▶ _DATA TO PROCESS_:
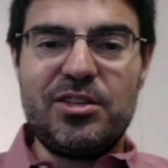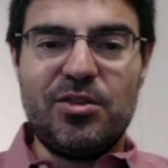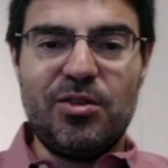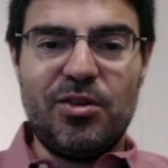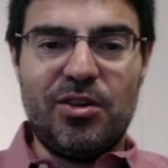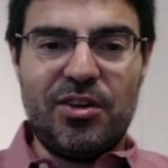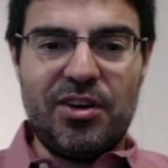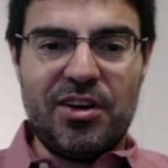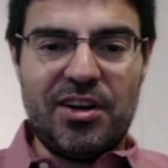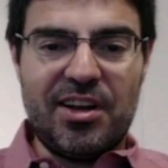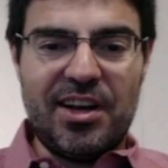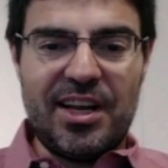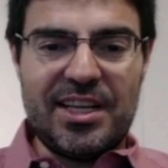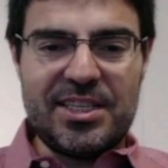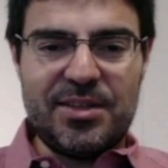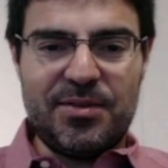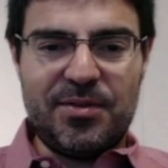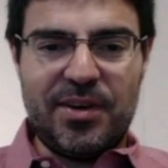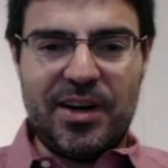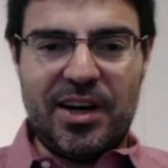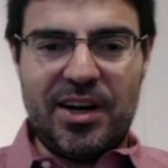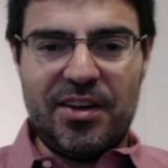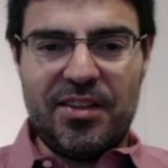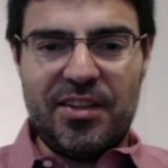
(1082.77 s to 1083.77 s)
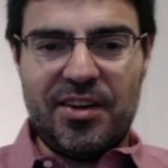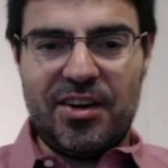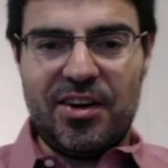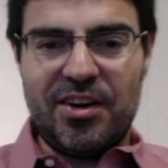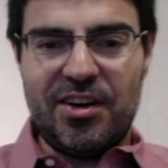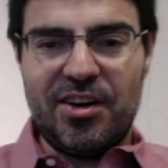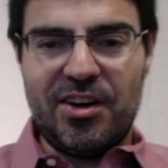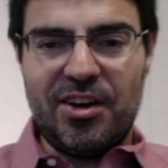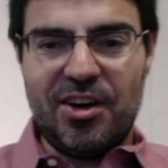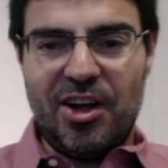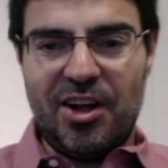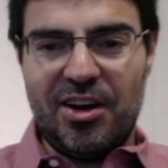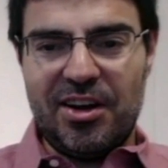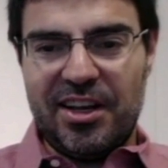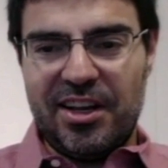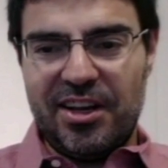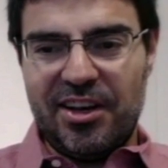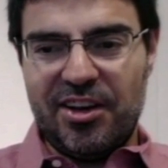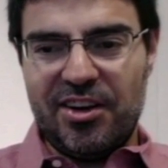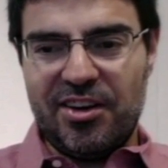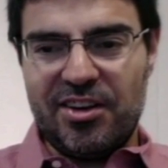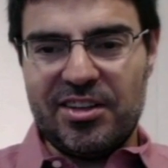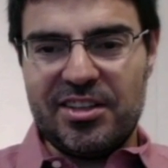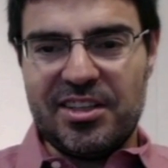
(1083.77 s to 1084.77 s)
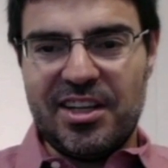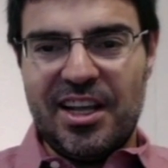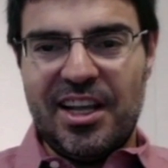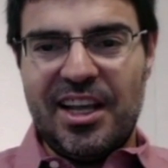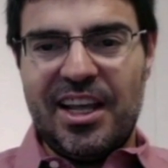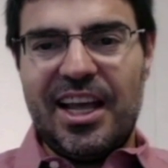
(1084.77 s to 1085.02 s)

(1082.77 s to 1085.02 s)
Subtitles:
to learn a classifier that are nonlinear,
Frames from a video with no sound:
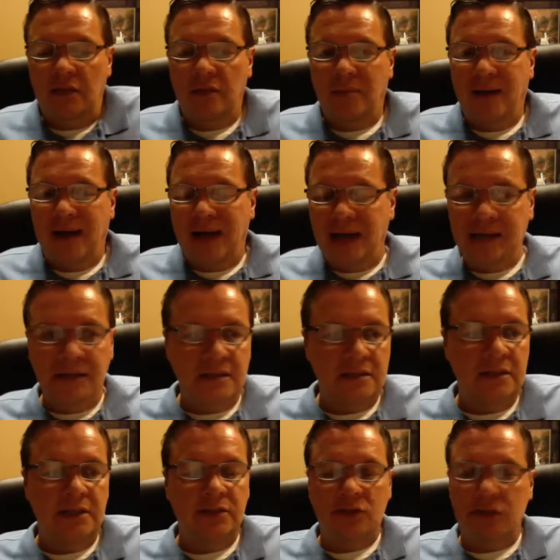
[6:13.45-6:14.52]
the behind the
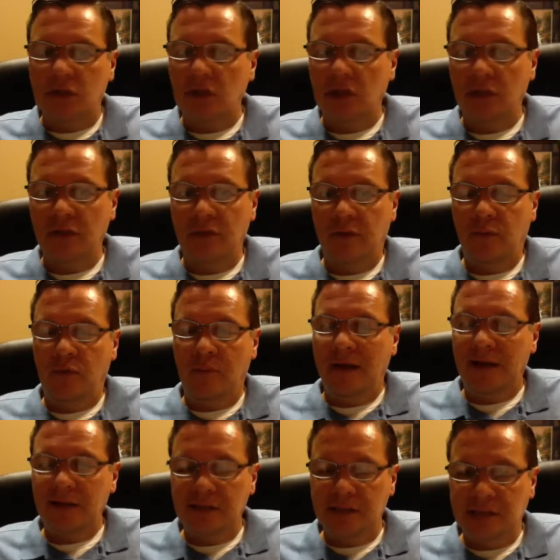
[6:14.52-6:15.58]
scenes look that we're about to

...

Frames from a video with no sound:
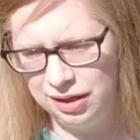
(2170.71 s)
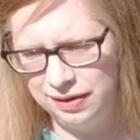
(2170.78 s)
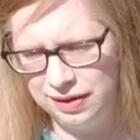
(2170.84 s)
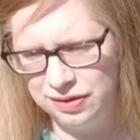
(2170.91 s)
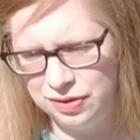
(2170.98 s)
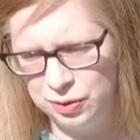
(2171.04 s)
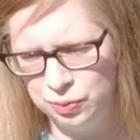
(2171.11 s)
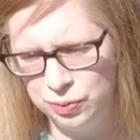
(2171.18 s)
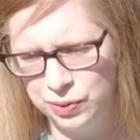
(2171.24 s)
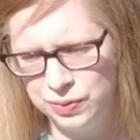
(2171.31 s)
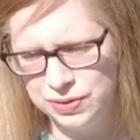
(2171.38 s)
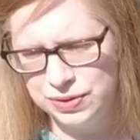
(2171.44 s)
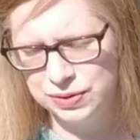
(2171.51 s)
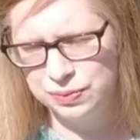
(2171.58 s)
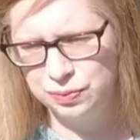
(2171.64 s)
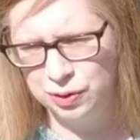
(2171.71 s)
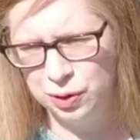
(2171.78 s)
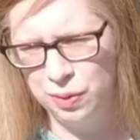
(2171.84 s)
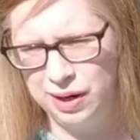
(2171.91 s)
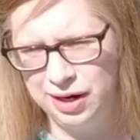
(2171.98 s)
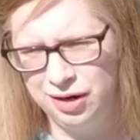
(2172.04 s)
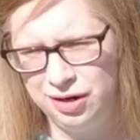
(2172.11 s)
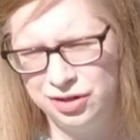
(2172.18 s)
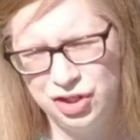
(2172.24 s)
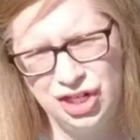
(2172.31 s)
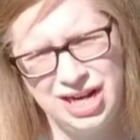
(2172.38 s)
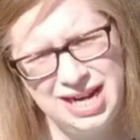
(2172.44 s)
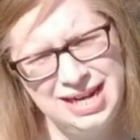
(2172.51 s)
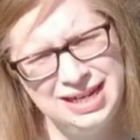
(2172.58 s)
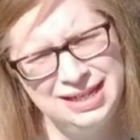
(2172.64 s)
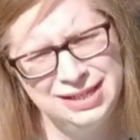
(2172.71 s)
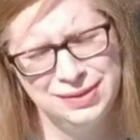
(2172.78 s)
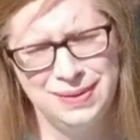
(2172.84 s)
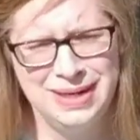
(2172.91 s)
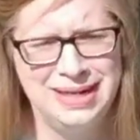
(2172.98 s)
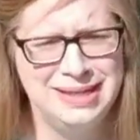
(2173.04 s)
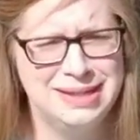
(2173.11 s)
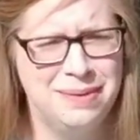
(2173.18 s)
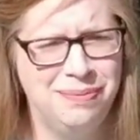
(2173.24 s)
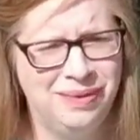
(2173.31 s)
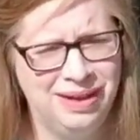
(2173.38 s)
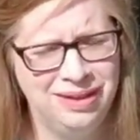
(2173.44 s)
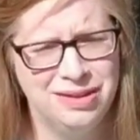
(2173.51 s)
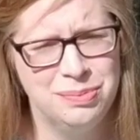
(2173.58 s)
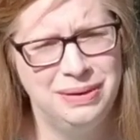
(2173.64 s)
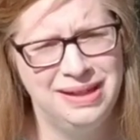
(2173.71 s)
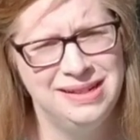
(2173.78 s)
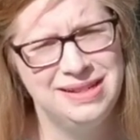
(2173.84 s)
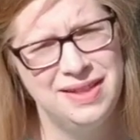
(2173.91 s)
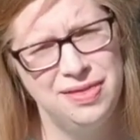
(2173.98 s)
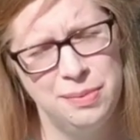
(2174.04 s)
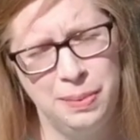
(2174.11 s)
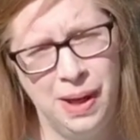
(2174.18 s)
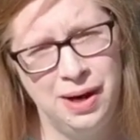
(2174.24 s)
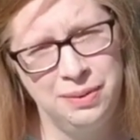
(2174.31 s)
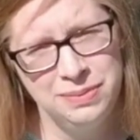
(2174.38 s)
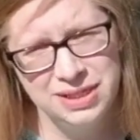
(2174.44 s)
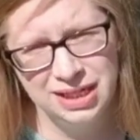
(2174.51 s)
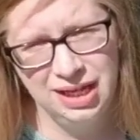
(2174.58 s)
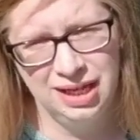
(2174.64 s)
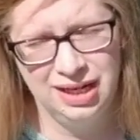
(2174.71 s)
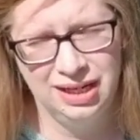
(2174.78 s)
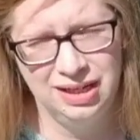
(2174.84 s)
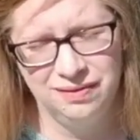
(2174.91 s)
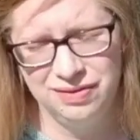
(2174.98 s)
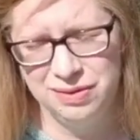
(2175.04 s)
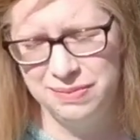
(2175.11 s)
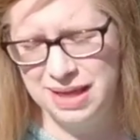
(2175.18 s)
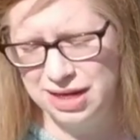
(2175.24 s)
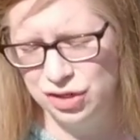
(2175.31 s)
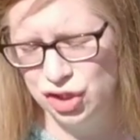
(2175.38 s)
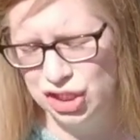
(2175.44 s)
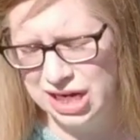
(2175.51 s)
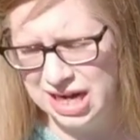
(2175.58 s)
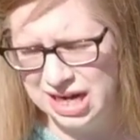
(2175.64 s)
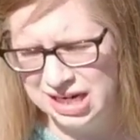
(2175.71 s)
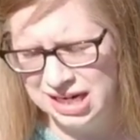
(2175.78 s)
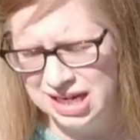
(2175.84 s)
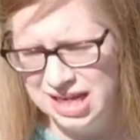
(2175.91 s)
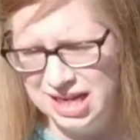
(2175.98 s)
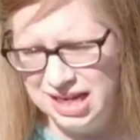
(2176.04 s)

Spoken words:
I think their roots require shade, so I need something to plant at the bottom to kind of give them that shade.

▶ _TASK BRIEF_:
Write out the lines above from the one with "(2173.38 s)" through the one with "(2175.51 s)", ends included, exactly; no picture goes in.

▶ _YOUR SOLUTION_:
(2173.38 s)
(2173.44 s)
(2173.51 s)
(2173.58 s)
(2173.64 s)
(2173.71 s)
(2173.78 s)
(2173.84 s)
(2173.91 s)
(2173.98 s)
(2174.04 s)
(2174.11 s)
(2174.18 s)
(2174.24 s)
(2174.31 s)
(2174.38 s)
(2174.44 s)
(2174.51 s)
(2174.58 s)
(2174.64 s)
(2174.71 s)
(2174.78 s)
(2174.84 s)
(2174.91 s)
(2174.98 s)
(2175.04 s)
(2175.11 s)
(2175.18 s)
(2175.24 s)
(2175.31 s)
(2175.38 s)
(2175.44 s)
(2175.51 s)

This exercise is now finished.